### Task to carry out
Omit the images, then output each of the records below exactly.

(Stored data entries)
============================================================

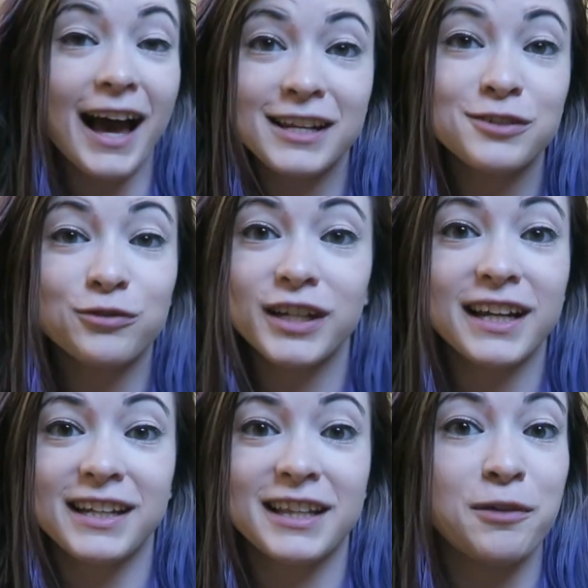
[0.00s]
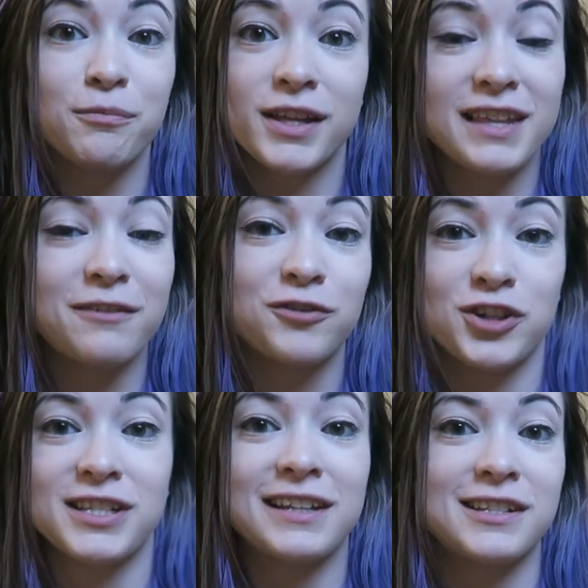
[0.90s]
I didn't read anything but that
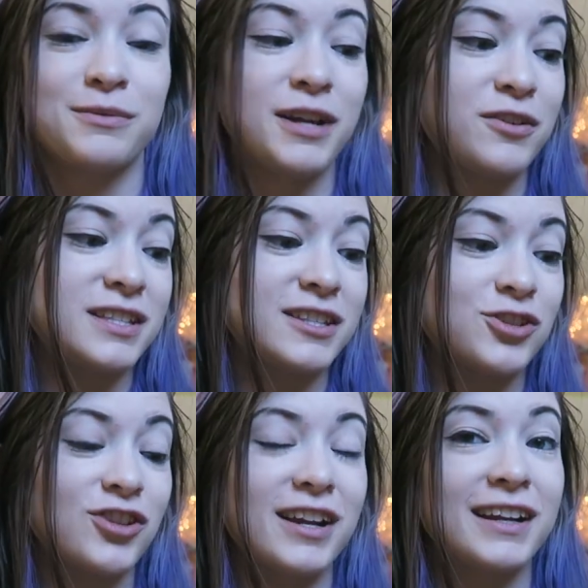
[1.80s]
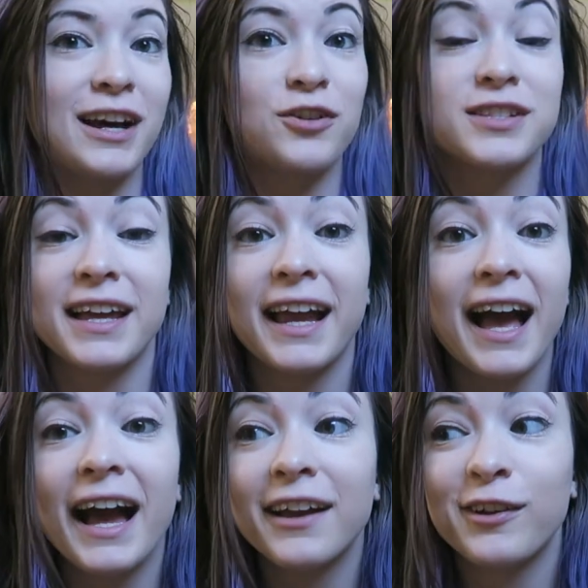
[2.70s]
first sentence when I was in the Strand, and I was like,
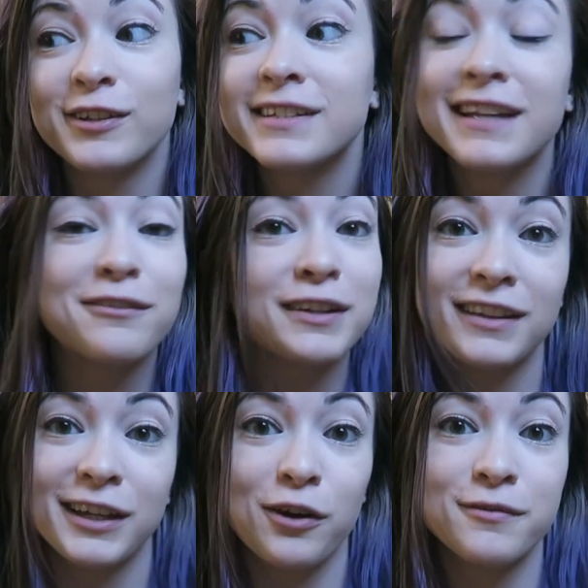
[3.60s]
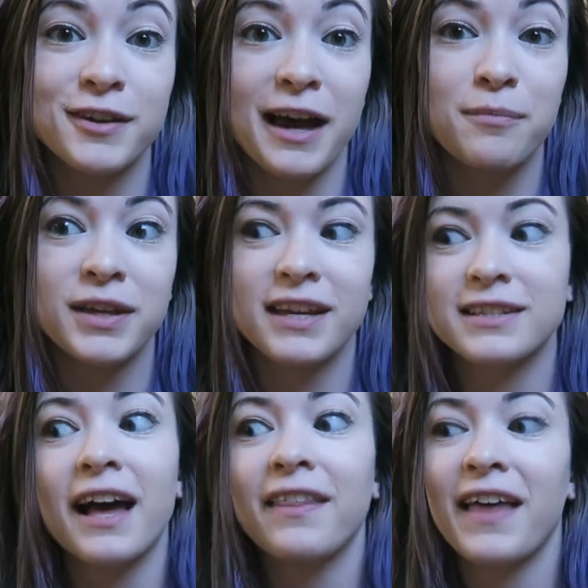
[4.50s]
I could definitely go for that,
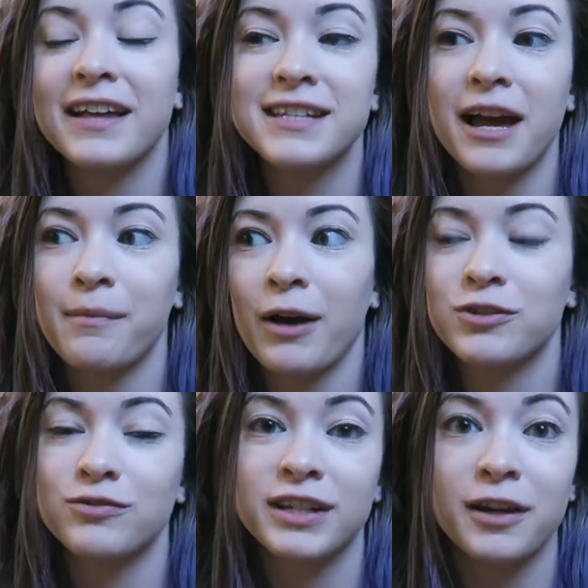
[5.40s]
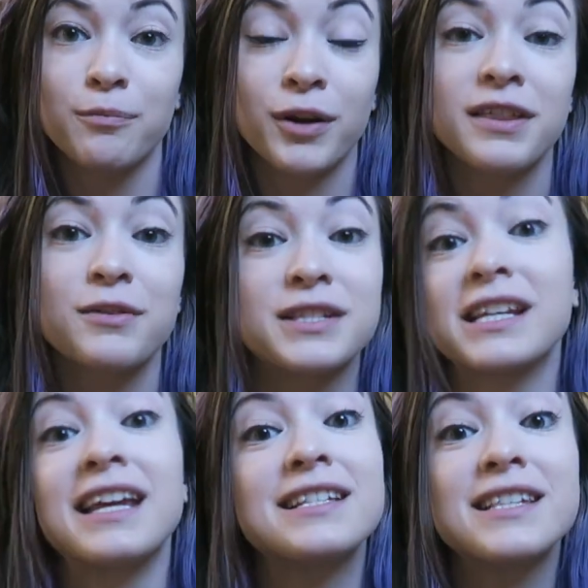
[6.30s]
because at that time I was reading a book that was
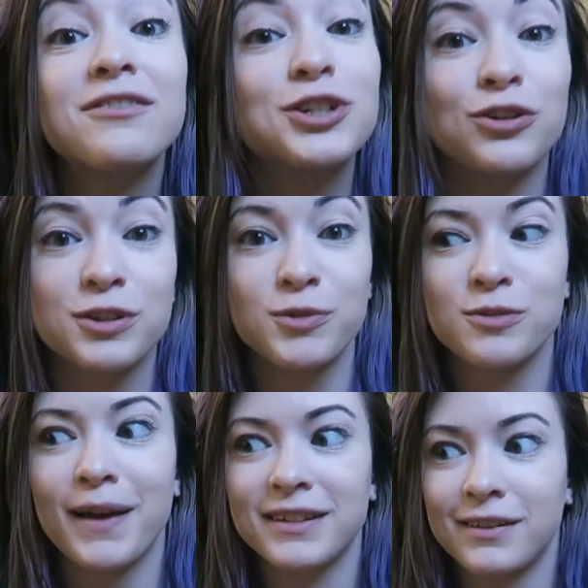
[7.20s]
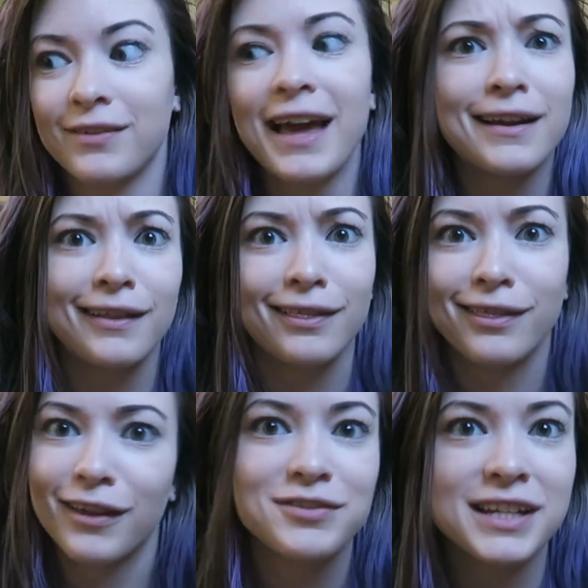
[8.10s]
in a 7-year-old's perspective, and I
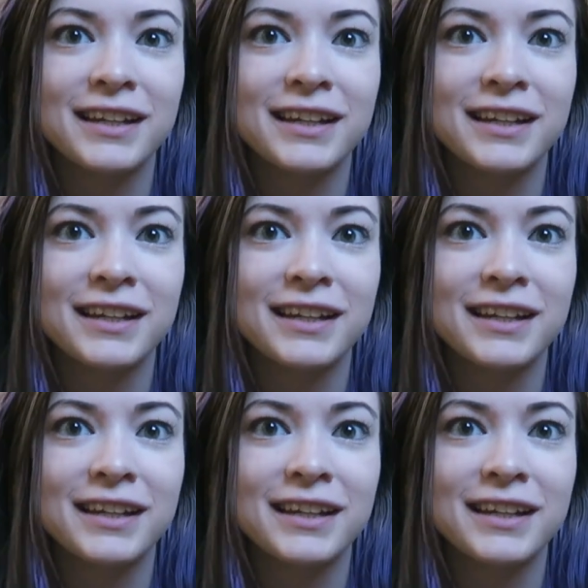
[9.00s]
loved it.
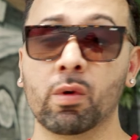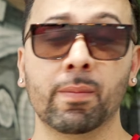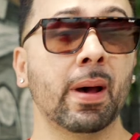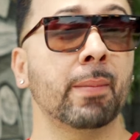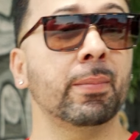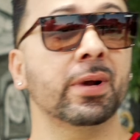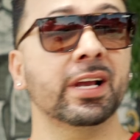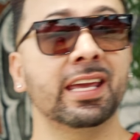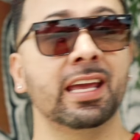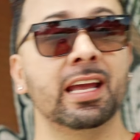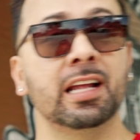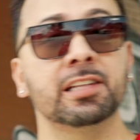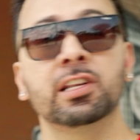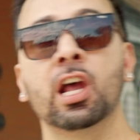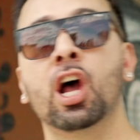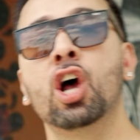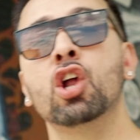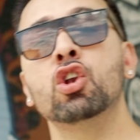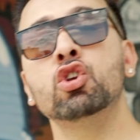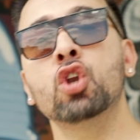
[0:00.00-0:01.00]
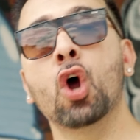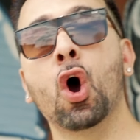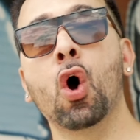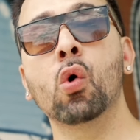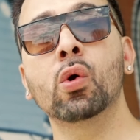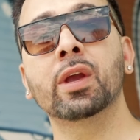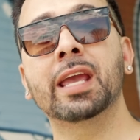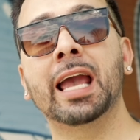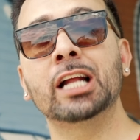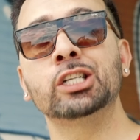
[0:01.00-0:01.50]
Remember, kids,
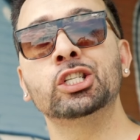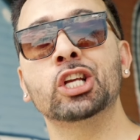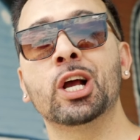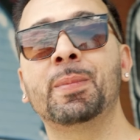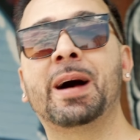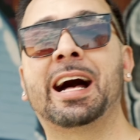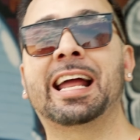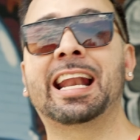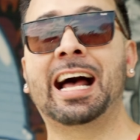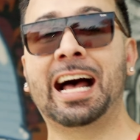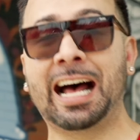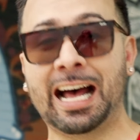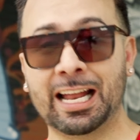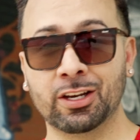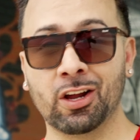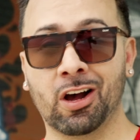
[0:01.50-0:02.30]
no ketchup on a hot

============================================================

### Result
[0.00s]
[0.90s]
I didn't read anything but that
[1.80s]
[2.70s]
first sentence when I was in the Strand, and I was like,
[3.60s]
[4.50s]
I could definitely go for that,
[5.40s]
[6.30s]
because at that time I was reading a book that was
[7.20s]
[8.10s]
in a 7-year-old's perspective, and I
[9.00s]
loved it.
[0:00.00-0:01.00]
[0:01.00-0:01.50]
Remember, kids,
[0:01.50-0:02.30]
no ketchup on a hot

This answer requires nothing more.